Now consider the simple diagram below. A very traditional endpoint security setup would include a combination of unified endpoint management (UEM) and endpoint detection and response (EDR). These technologies, while providing a near-complete coverage of an attack kill chain, are very asset or resource-centric, meaning they usually focus on specific files, folders and processes. What should have been there from the very start – the identity context – has been notably missing. Analysts and the industry recognize this and have now expanded detection and response to include protection from identity threats in the form of ITDR.
But what about identity-centric prevention?
Despite the widespread adoption of various security measures, their effectiveness is ultimately contingent upon their convergence at the endpoint. The endpoint is where identities interact with critical resources and identity security and Zero Trust approaches must converge to provide a comprehensive defense. In today’s environment, characterized by an abundance of new identities, hybrid environments and sophisticated AI-driven threats, security is a question of how seamless your identity security fabric is and how complete the coverage of your assets is.

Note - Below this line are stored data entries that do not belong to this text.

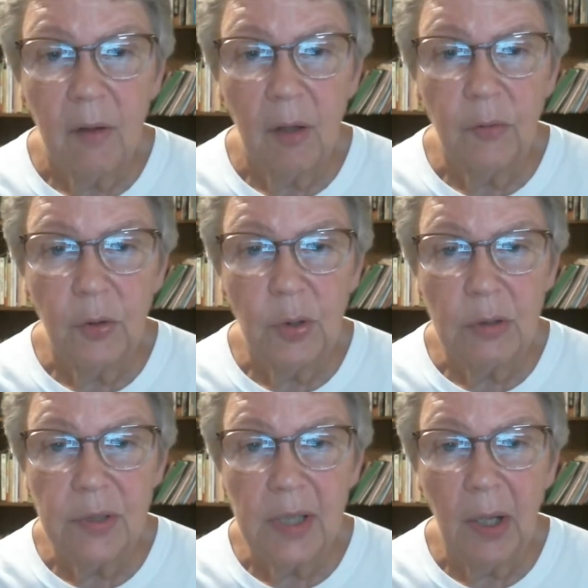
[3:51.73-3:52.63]
A few
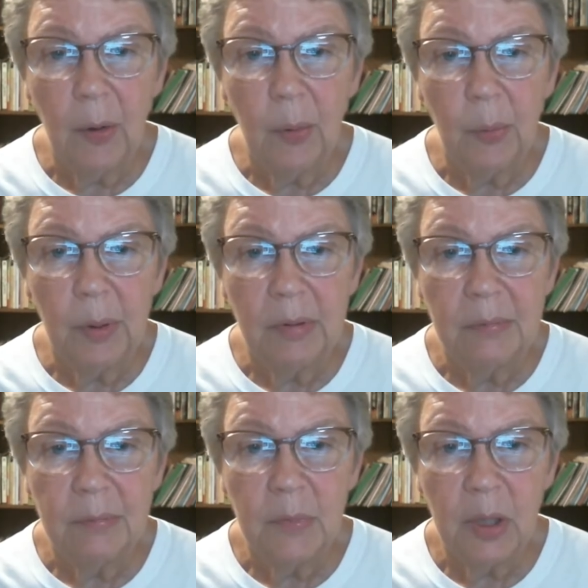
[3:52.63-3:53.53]
years ago,
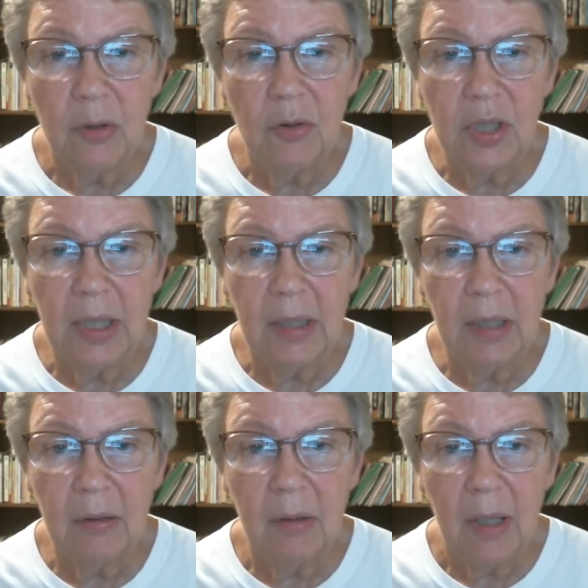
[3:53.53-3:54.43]

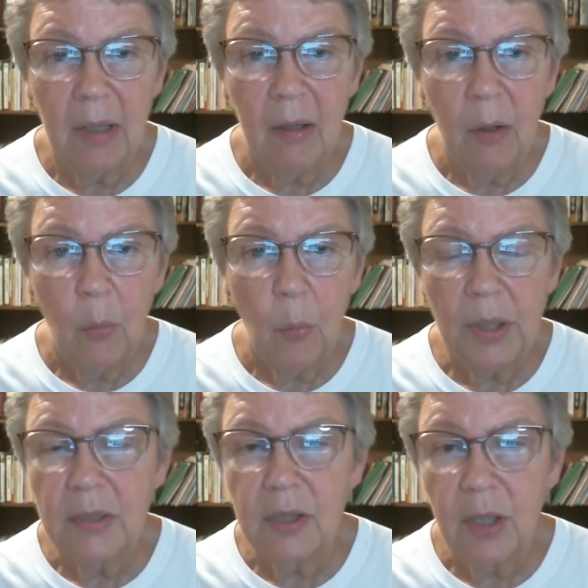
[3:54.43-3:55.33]
she
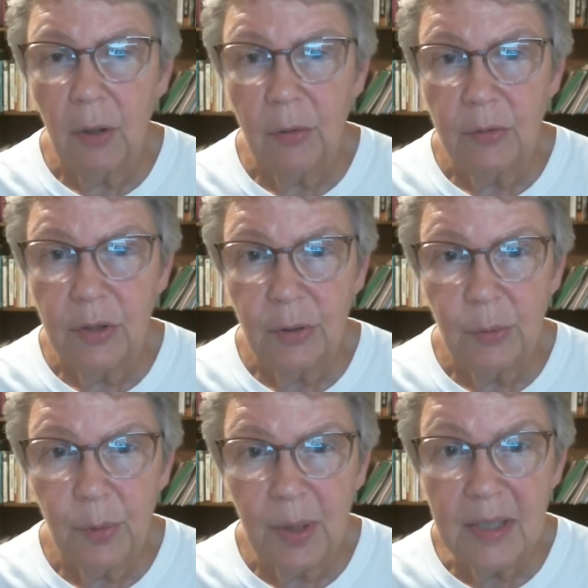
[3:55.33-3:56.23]
wanted to go
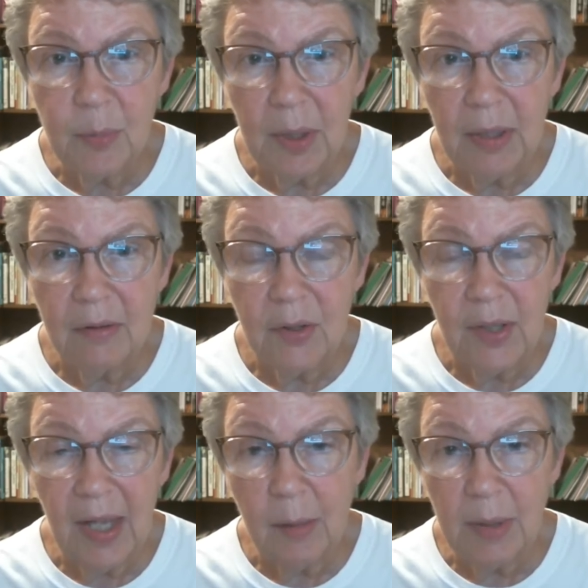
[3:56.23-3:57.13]
to Lisbon to
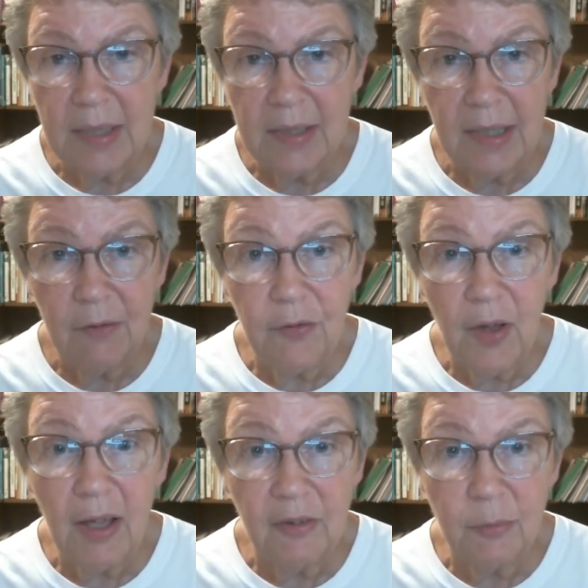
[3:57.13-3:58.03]
the
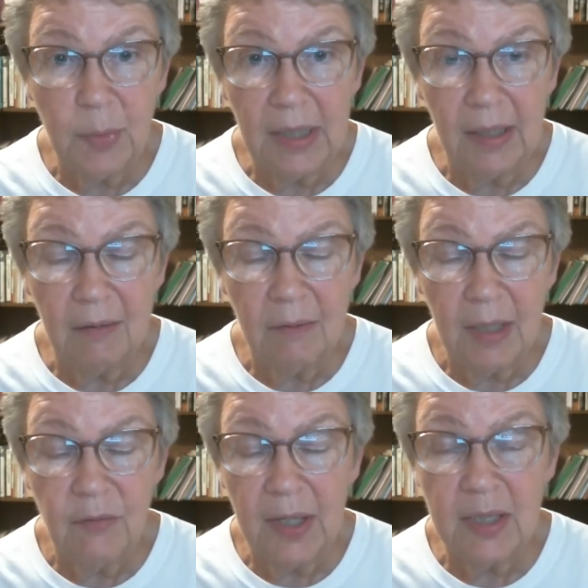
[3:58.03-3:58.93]
ABC5 meeting,
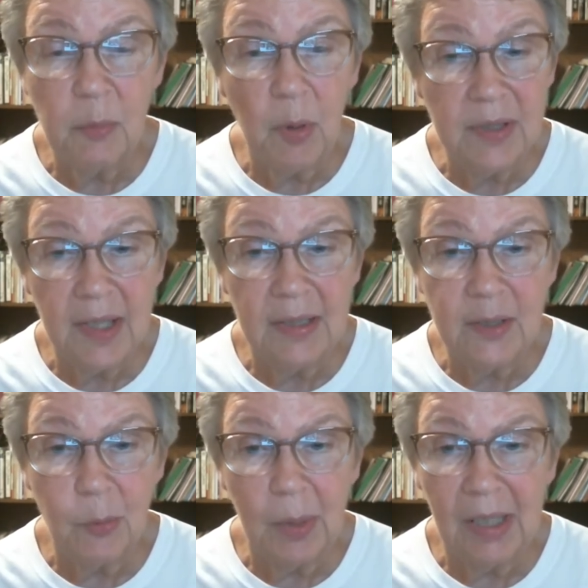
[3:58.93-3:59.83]
Advanced Breast
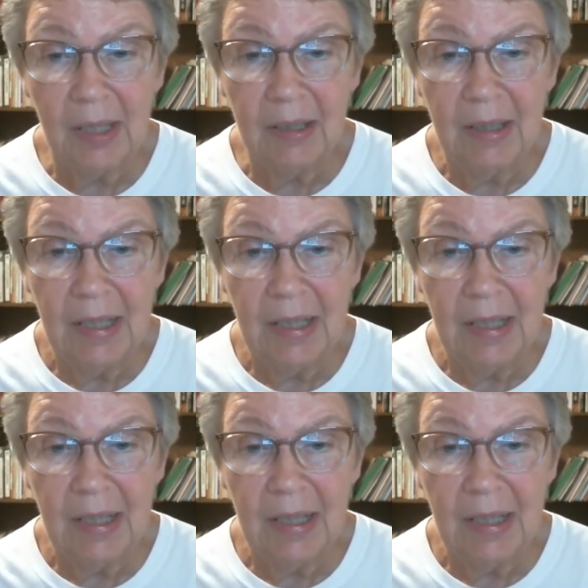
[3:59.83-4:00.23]
Cancer meeting,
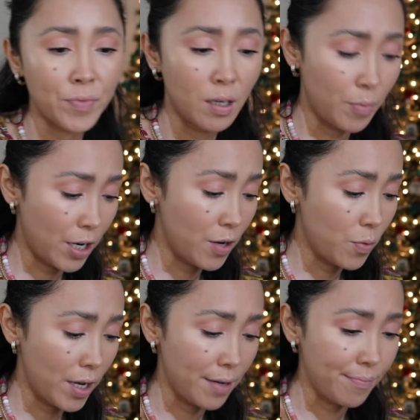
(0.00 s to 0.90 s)
But
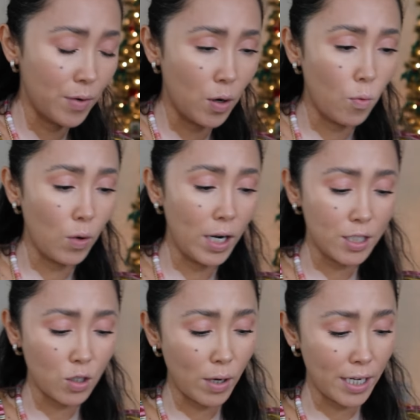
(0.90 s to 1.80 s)
anyway,
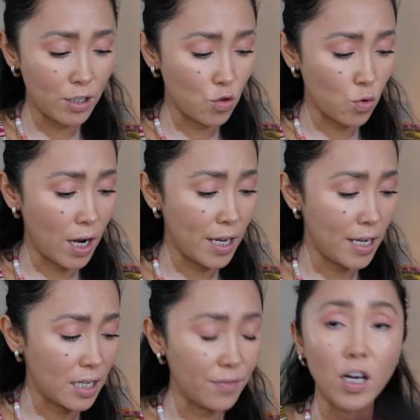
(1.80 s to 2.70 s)
let's go ahead and try
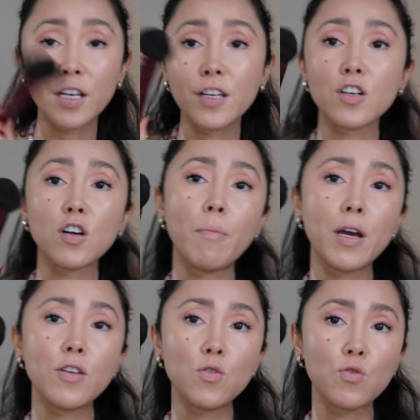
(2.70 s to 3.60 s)
it. I've got here my
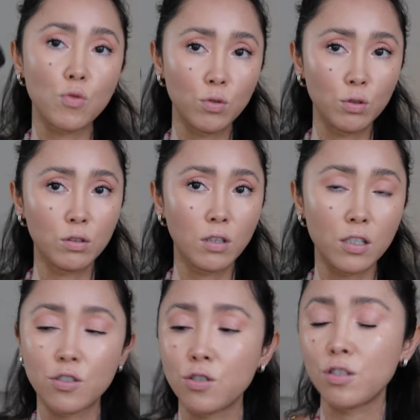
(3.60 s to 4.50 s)
usual
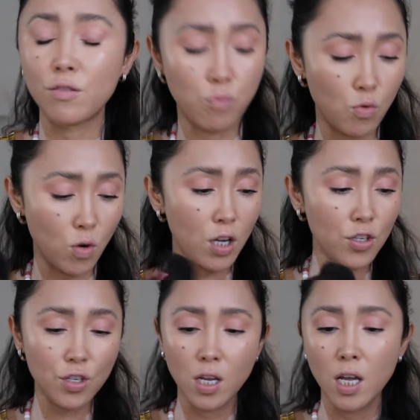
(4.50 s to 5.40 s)
contour
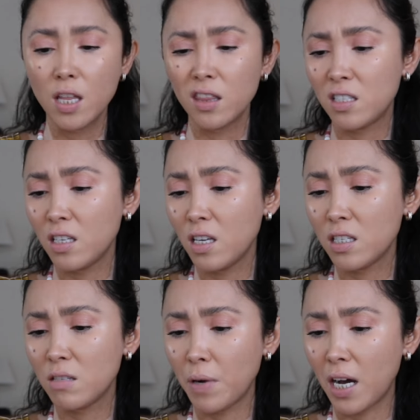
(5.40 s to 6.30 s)
brush. This
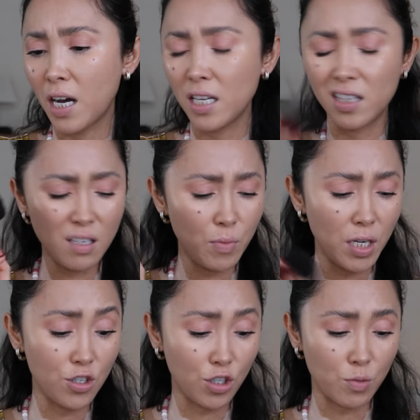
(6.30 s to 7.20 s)
is by, I think,
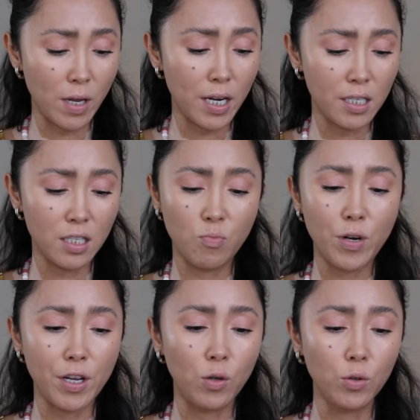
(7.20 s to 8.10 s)
BH Cosmetics. It's
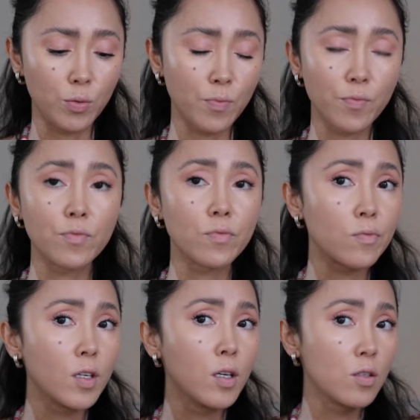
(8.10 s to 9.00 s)
pretty old.
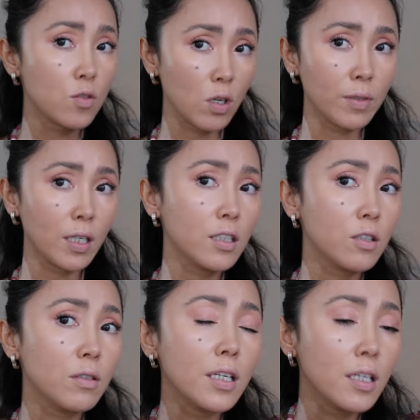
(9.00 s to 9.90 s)
So I'm gonna
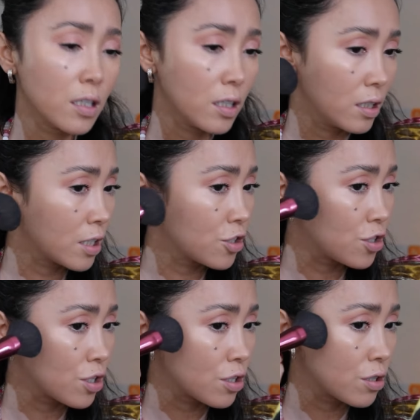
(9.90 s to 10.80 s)
go ahead and
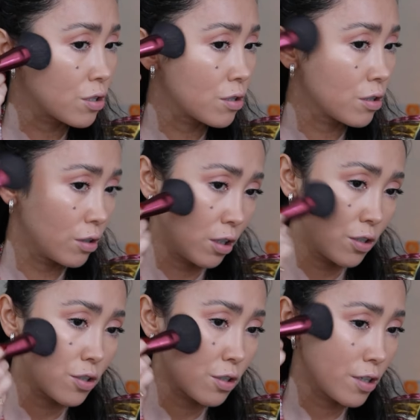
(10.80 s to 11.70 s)
just
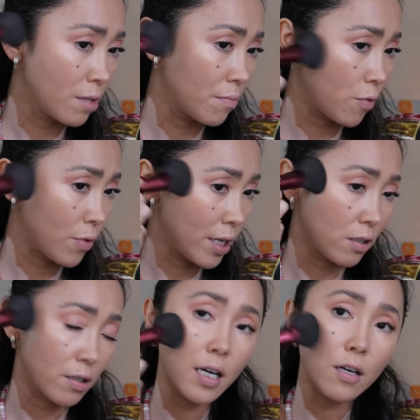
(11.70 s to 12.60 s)
contour in my
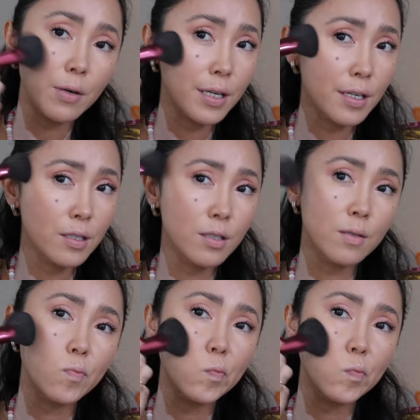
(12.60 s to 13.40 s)
regular areas.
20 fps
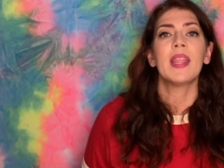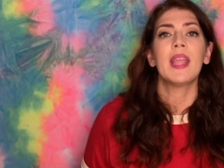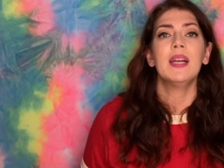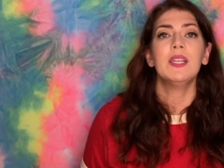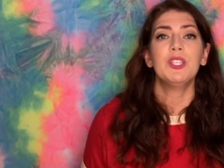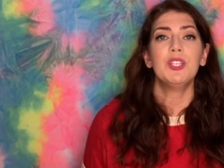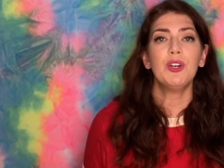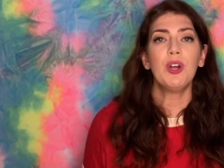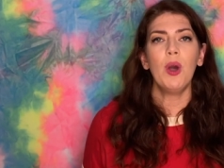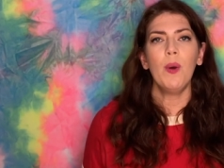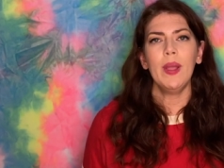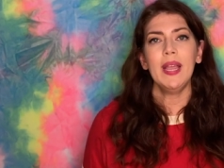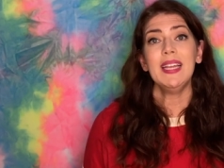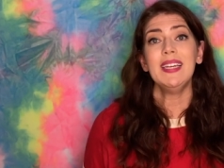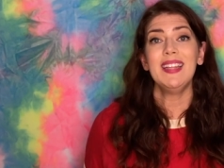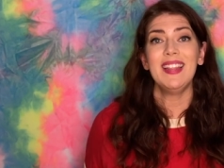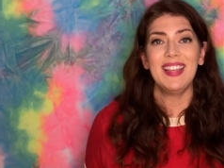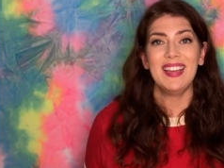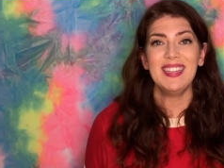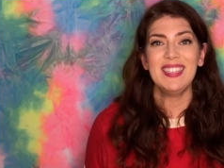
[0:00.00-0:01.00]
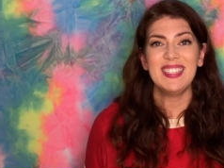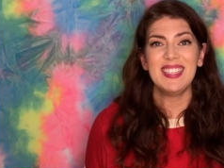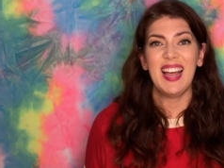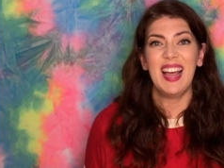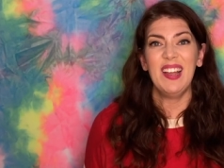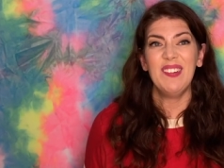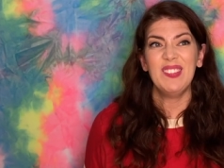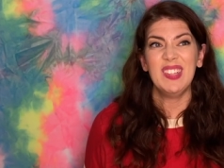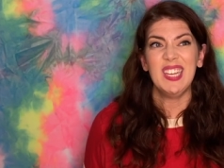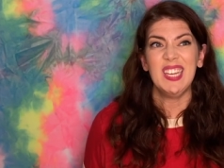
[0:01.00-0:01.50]
So going into this,
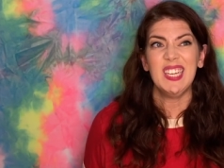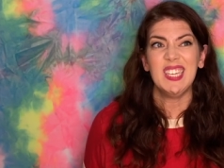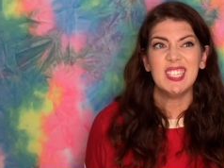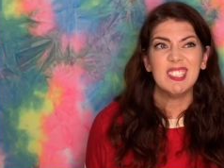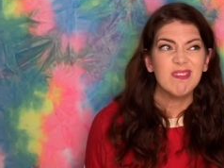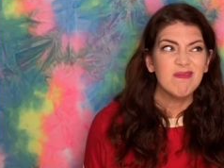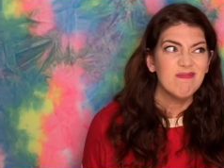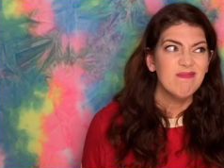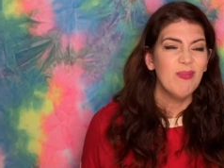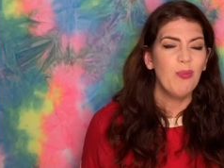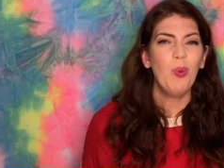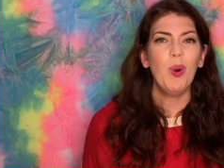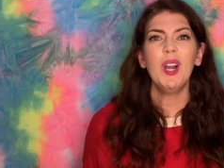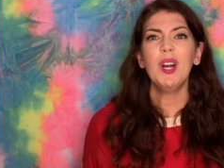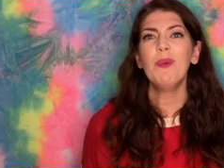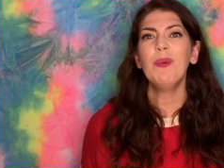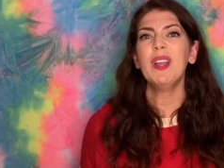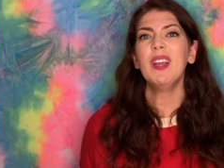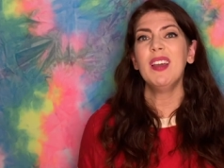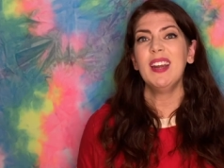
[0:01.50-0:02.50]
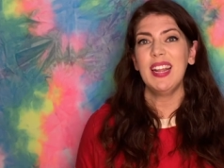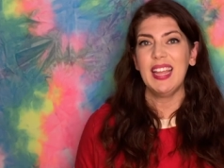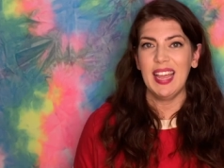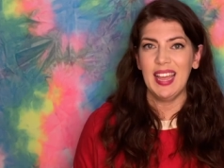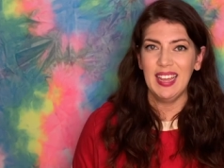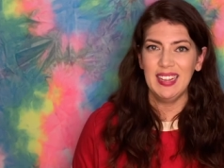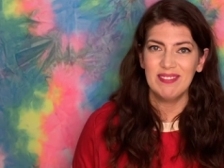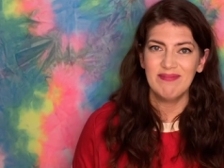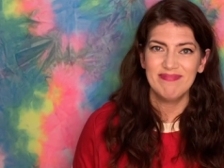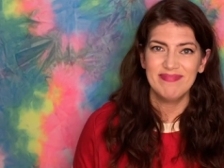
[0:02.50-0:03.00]
I'm like, what are we gonna
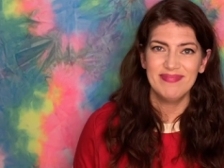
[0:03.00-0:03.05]
get?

The Case for Proactive, Identity-centric Endpoint Security
Perhaps surprisingly, if you shift your mentality from the comfortably numb, “It’s not a question of if, but when,” back to attack prevention – and do a good enough job of setting endpoint privilege fundamentals – it may just be the security formula you’re looking for.
If you are a tenured defender, you may be thinking, “We tried that. It didn’t work 20 years ago – why should it work today? There’s a reason we ended up in an EDR-centric endpoint security camp.” All true – we did try, heard back from users, and opted for business agility and moving fast. Around 10 years ago, ransomware changed the game, and, as a result, cybersecurity today is a topic at the board level, and businesses today have to proactively inform the shareholders about security measures they take to prevent cyber incidents. What is also different now is that we finally have the right tools for the job.
Identity – the new (and the last standing) security perimeter – must be woven into anything happening within our infrastructure. It should be continuous and reliable. As part of identity security, this job is performed by an endpoint identity security agent that provides the ability to discover and secure privileged accounts on the endpoints, secure user authentication mechanisms, provide passwordless and strong authentication injection points into user workflows, harden other security agents and browsers and play a critical identity bridging role to ensure a single point of authority over identities throughout the organization.
Couple this with common endpoint privilege management (EPM) that helps discover and remove local admin rights, provide automated and transparent elevation for applications and isolate risky applications from accessing certain resources, enforce role-specific least privilege, defend credentials and security tokens, and add additional ransomware protection – and you have an excellent foundational layer of defense.
Having completed this loop and extended the identity security over your workstations and servers, you’ve ensured that your endpoint security plays into your Zero Trust initiative. Getting this identity-centric prevention right will help your organization do four critical things:
- Extend identity security and Zero Trust to your workstations and servers
- Decrease the endpoint attack surface and prevent zero-day attacks
- Reduce IT security and operational costs with endpoint privilege controls
- Demonstrate compliance and meet audit requirements on the endpoint
Additionally, this layer of security can improve user productivity and experience for all employees.
In short, if you extend identity security over your desktops and servers, your users, administrators, SOC analysts and shareholders will appreciate it.
Andrey Pozhogin is a senior product marketing manager at CyberArk.